VoxelPrompt: A Vision Agent for End-to-End Medical Image Analysis
Andrew Hoopes, Neel Dey, Victor Ion Butoi, John V. Guttag, Adrian V. Dalca
TL;DR
VoxelPrompt tackles the challenge of flexible, end-to-end radiology workflows by jointly training a language-model agent with a vision network to generate and execute executable analysis pipelines from natural language prompts. The system operates on native-resolution 3D volumes, using cross-volume attention and a persistent execution environment to produce segmentations, measurements, and language explanations across multi-acquisition studies. Key contributions include a unified framework that matches or exceeds single-task specialist baselines on diverse brain-imaging tasks, significant efficiency gains from native-resolution processing, and robust performance under varying acquisition types and data quality. The approach offers transparent, programmable workflows that can be integrated into clinical pipelines, enabling broader, open-ended biomedical analyses with AI assistance.
Abstract
We present VoxelPrompt, an end-to-end image analysis agent that tackles free-form radiological tasks. Given any number of volumetric medical images and a natural language prompt, VoxelPrompt integrates a language model that generates executable code to invoke a jointly-trained, adaptable vision network. This code further carries out analytical steps to address practical quantitative aims, such as measuring the growth of a tumor across visits. The pipelines generated by VoxelPrompt automate analyses that currently require practitioners to painstakingly combine multiple specialized vision and statistical tools.

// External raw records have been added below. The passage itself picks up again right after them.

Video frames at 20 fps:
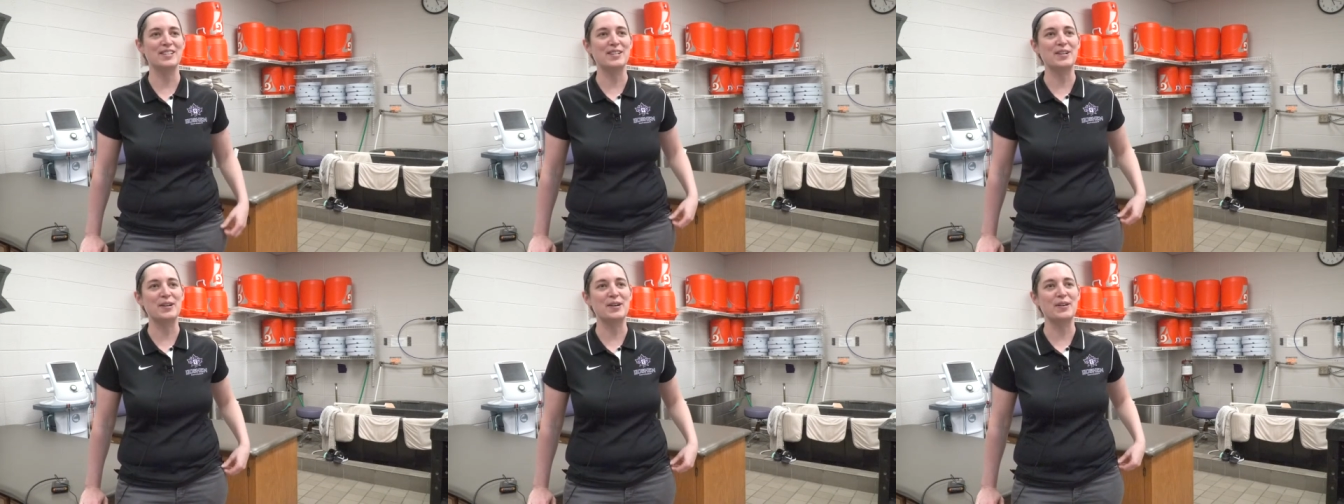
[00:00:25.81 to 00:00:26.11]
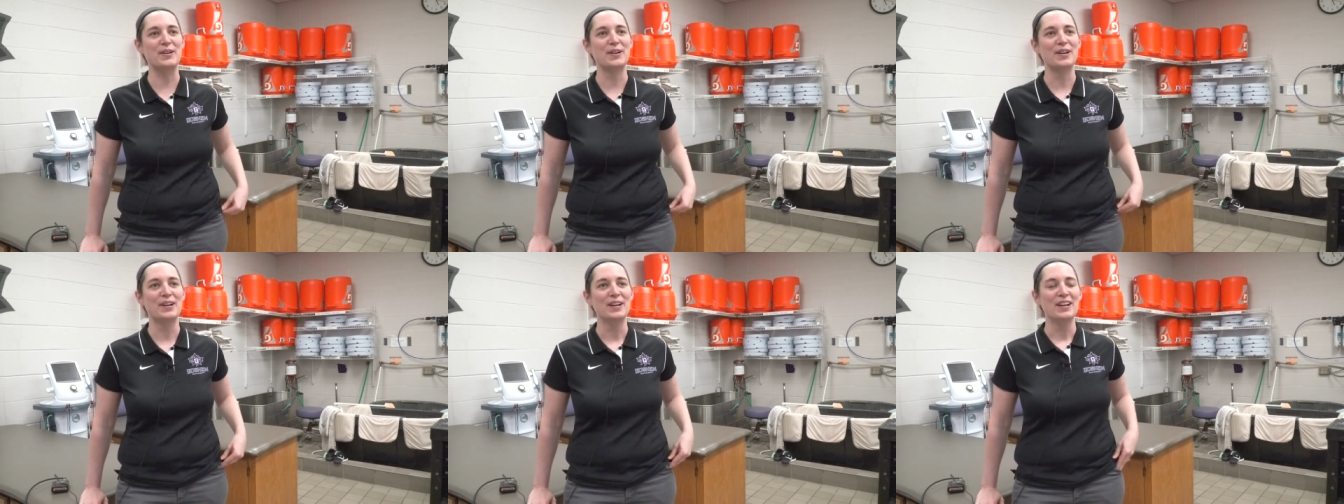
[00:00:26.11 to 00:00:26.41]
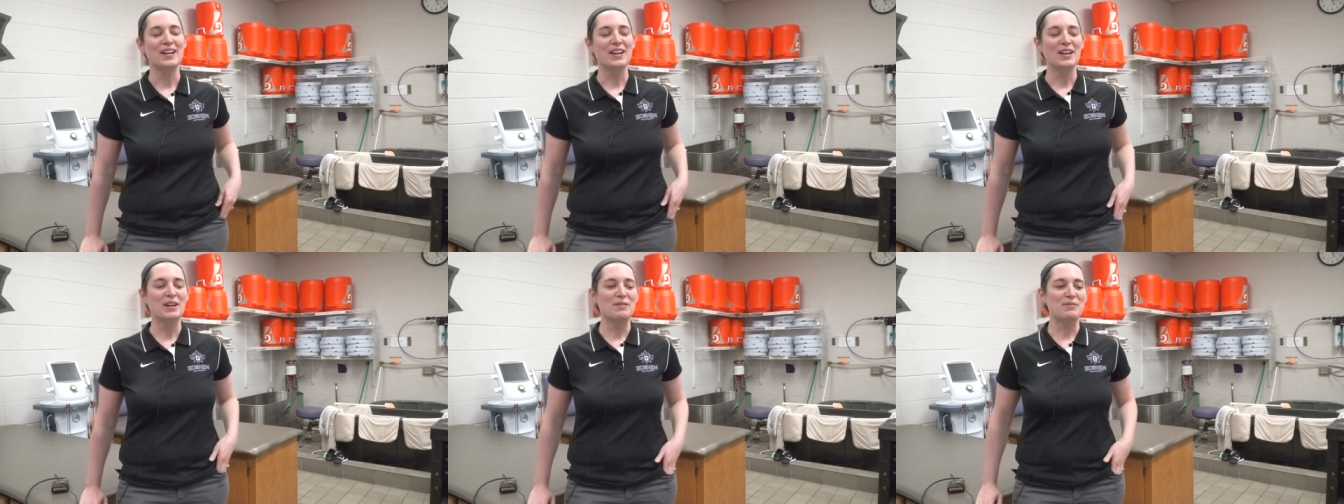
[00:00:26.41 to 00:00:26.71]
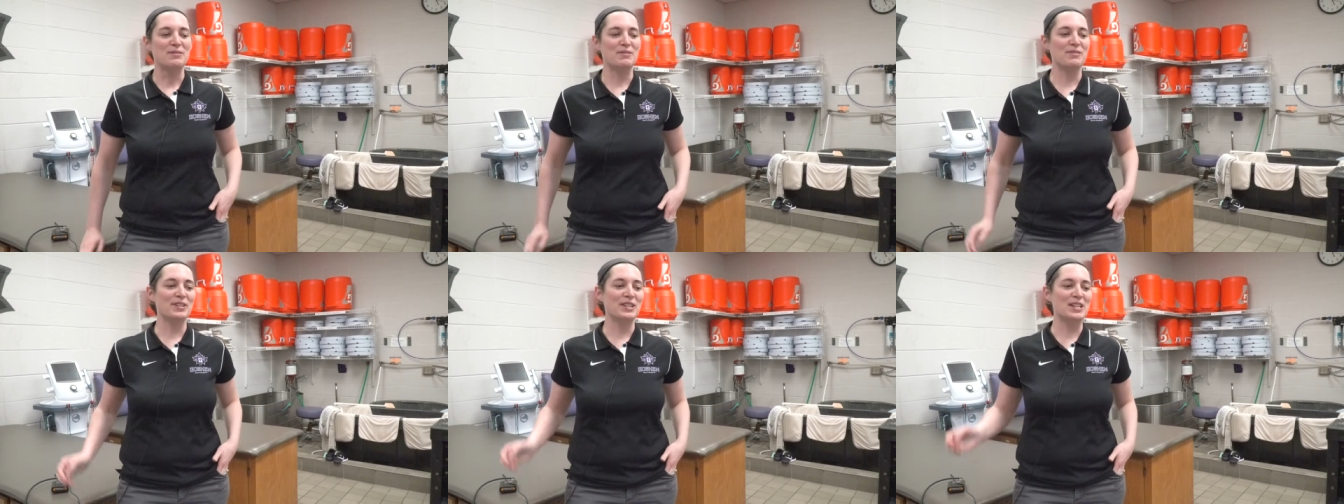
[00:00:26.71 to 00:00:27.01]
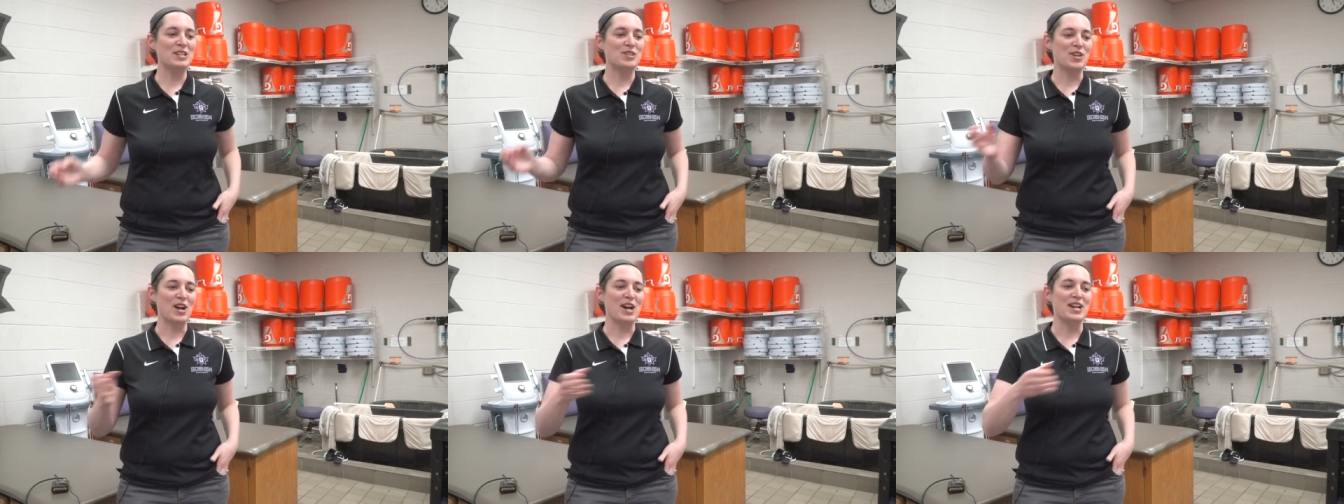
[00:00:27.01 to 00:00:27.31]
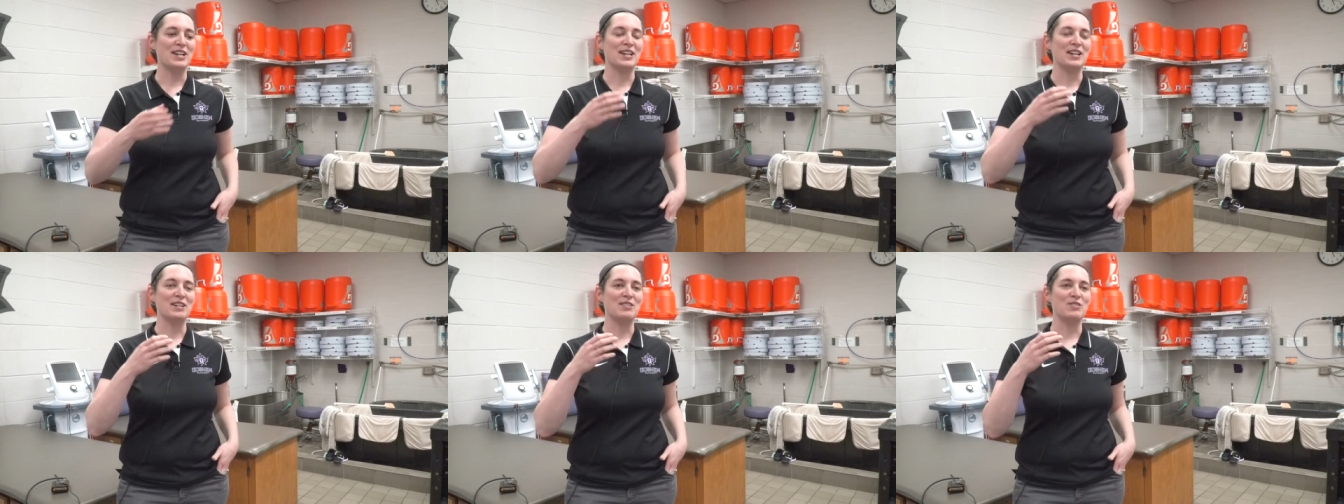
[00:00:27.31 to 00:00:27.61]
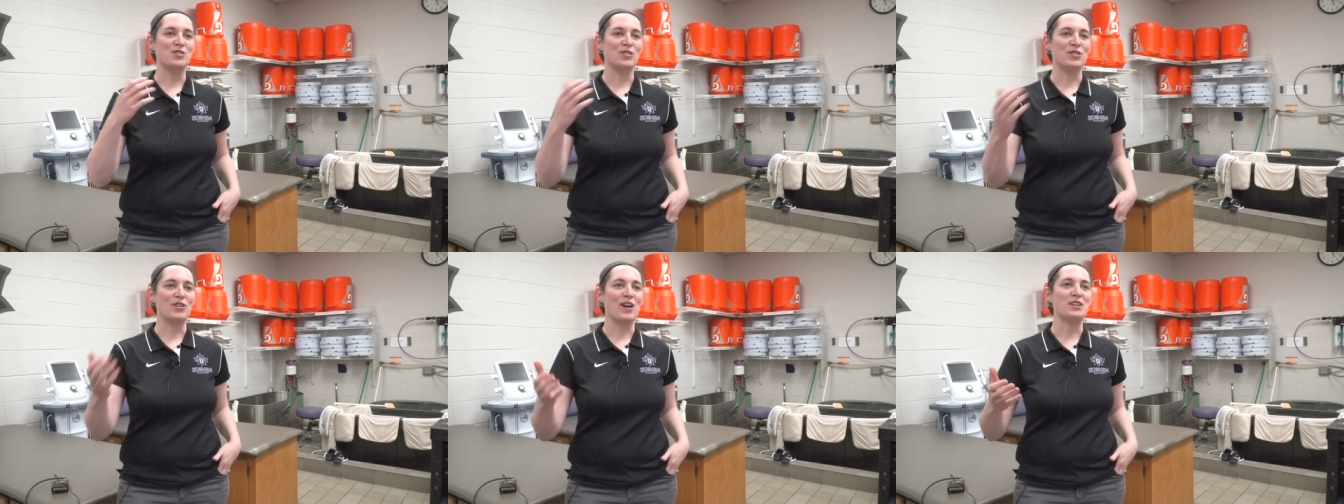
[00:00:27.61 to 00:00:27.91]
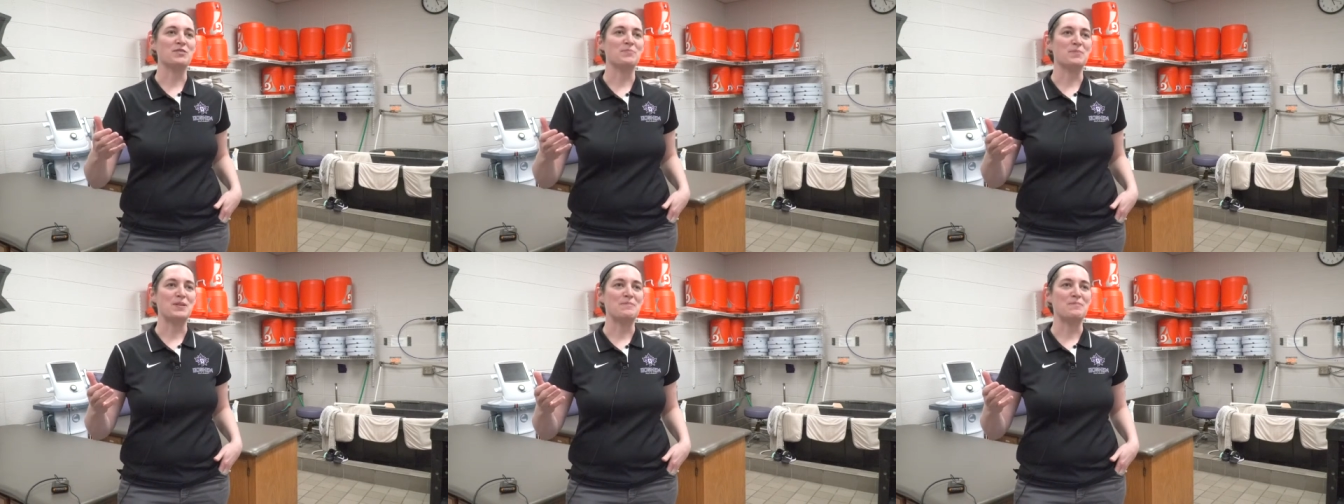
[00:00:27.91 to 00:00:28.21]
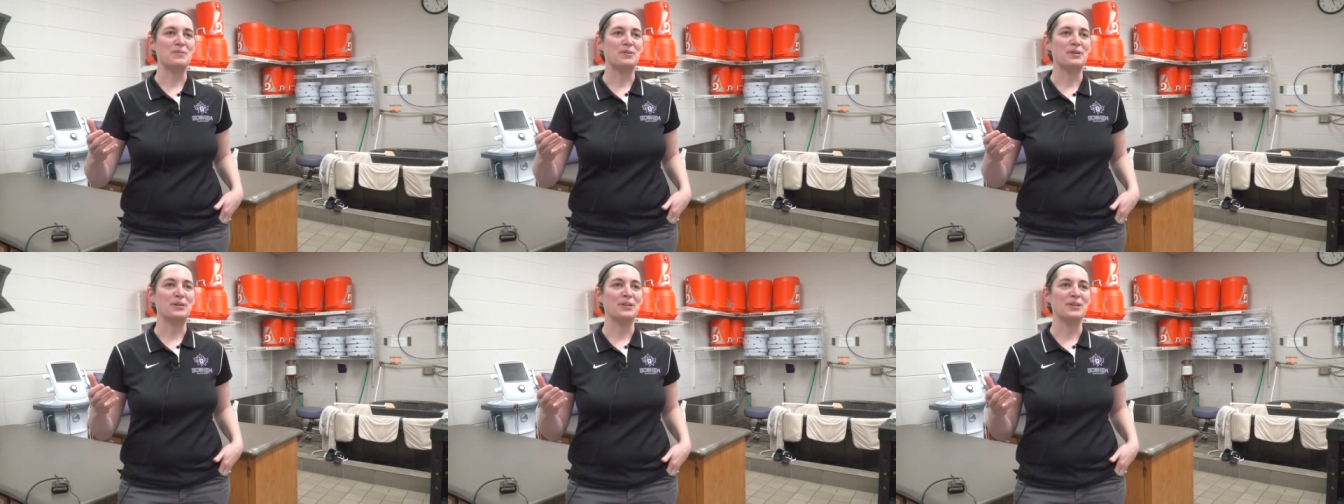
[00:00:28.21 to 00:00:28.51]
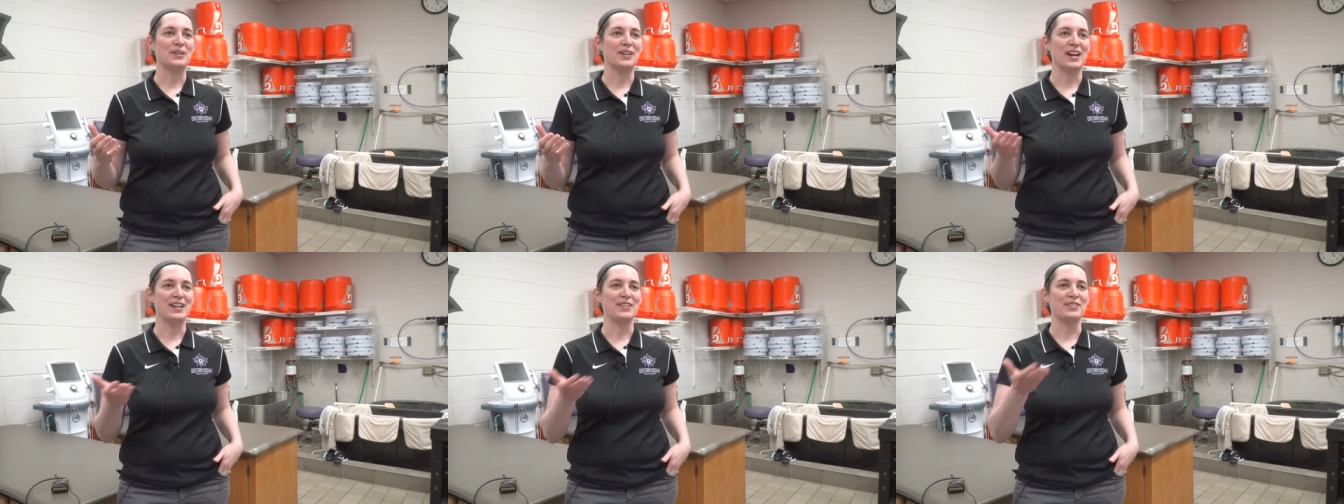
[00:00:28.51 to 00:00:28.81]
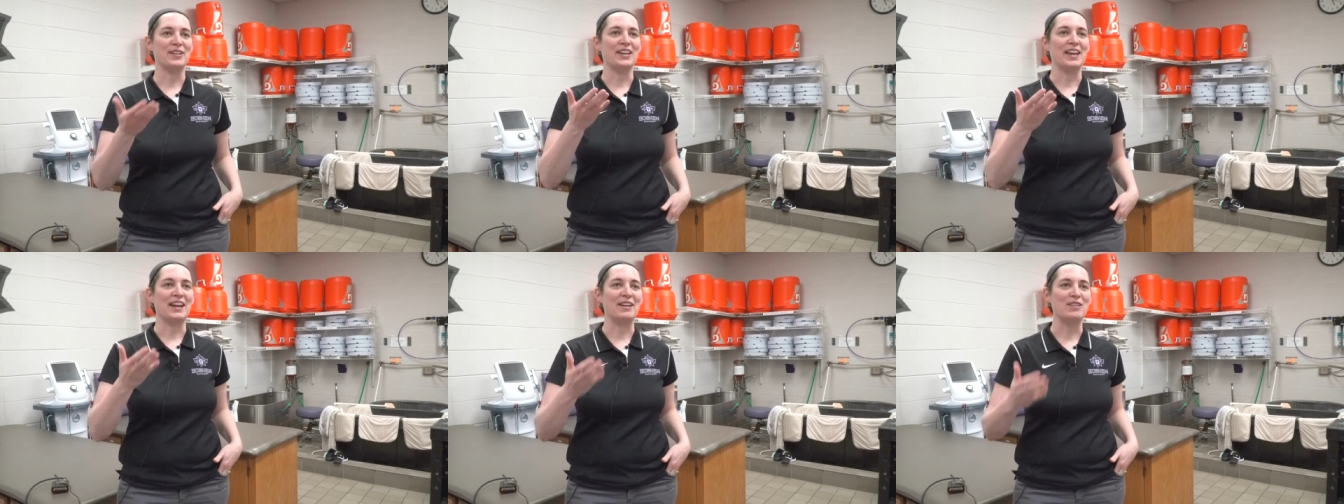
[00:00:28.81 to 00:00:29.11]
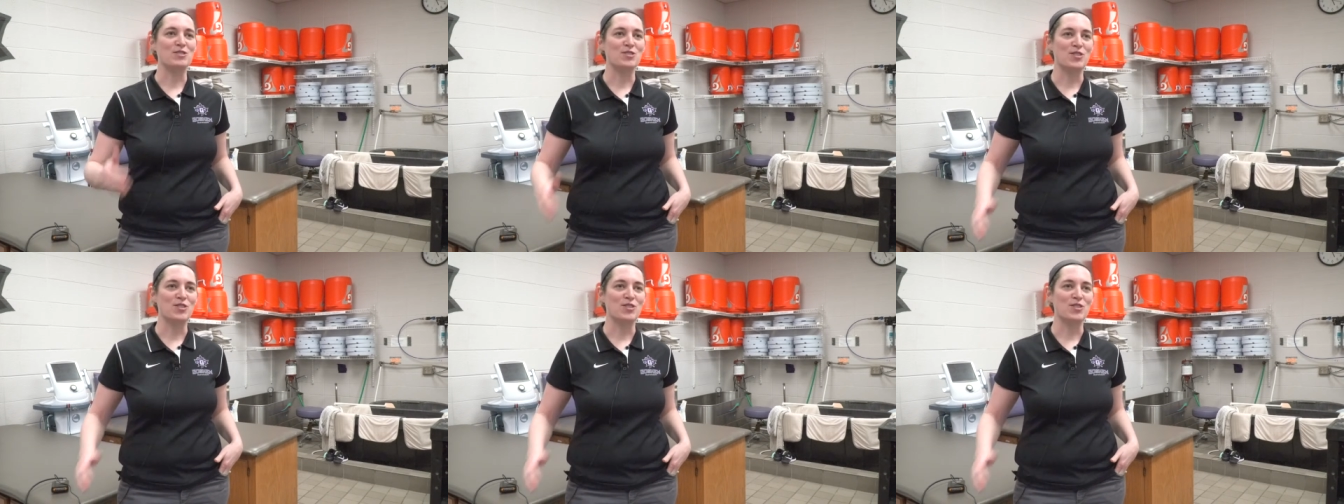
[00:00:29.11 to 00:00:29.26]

So we really try to direct people, kind of like air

We evaluate VoxelPrompt using diverse neuroimaging tasks and show that it can delineate hundreds of anatomical and pathological features, measure complex morphological properties, and perform open-language analysis of lesion characteristics. VoxelPrompt performs these objectives with an accuracy similar to that of specialist single-task models for image analysis, while facilitating a broad range of compositional biomedical workflows.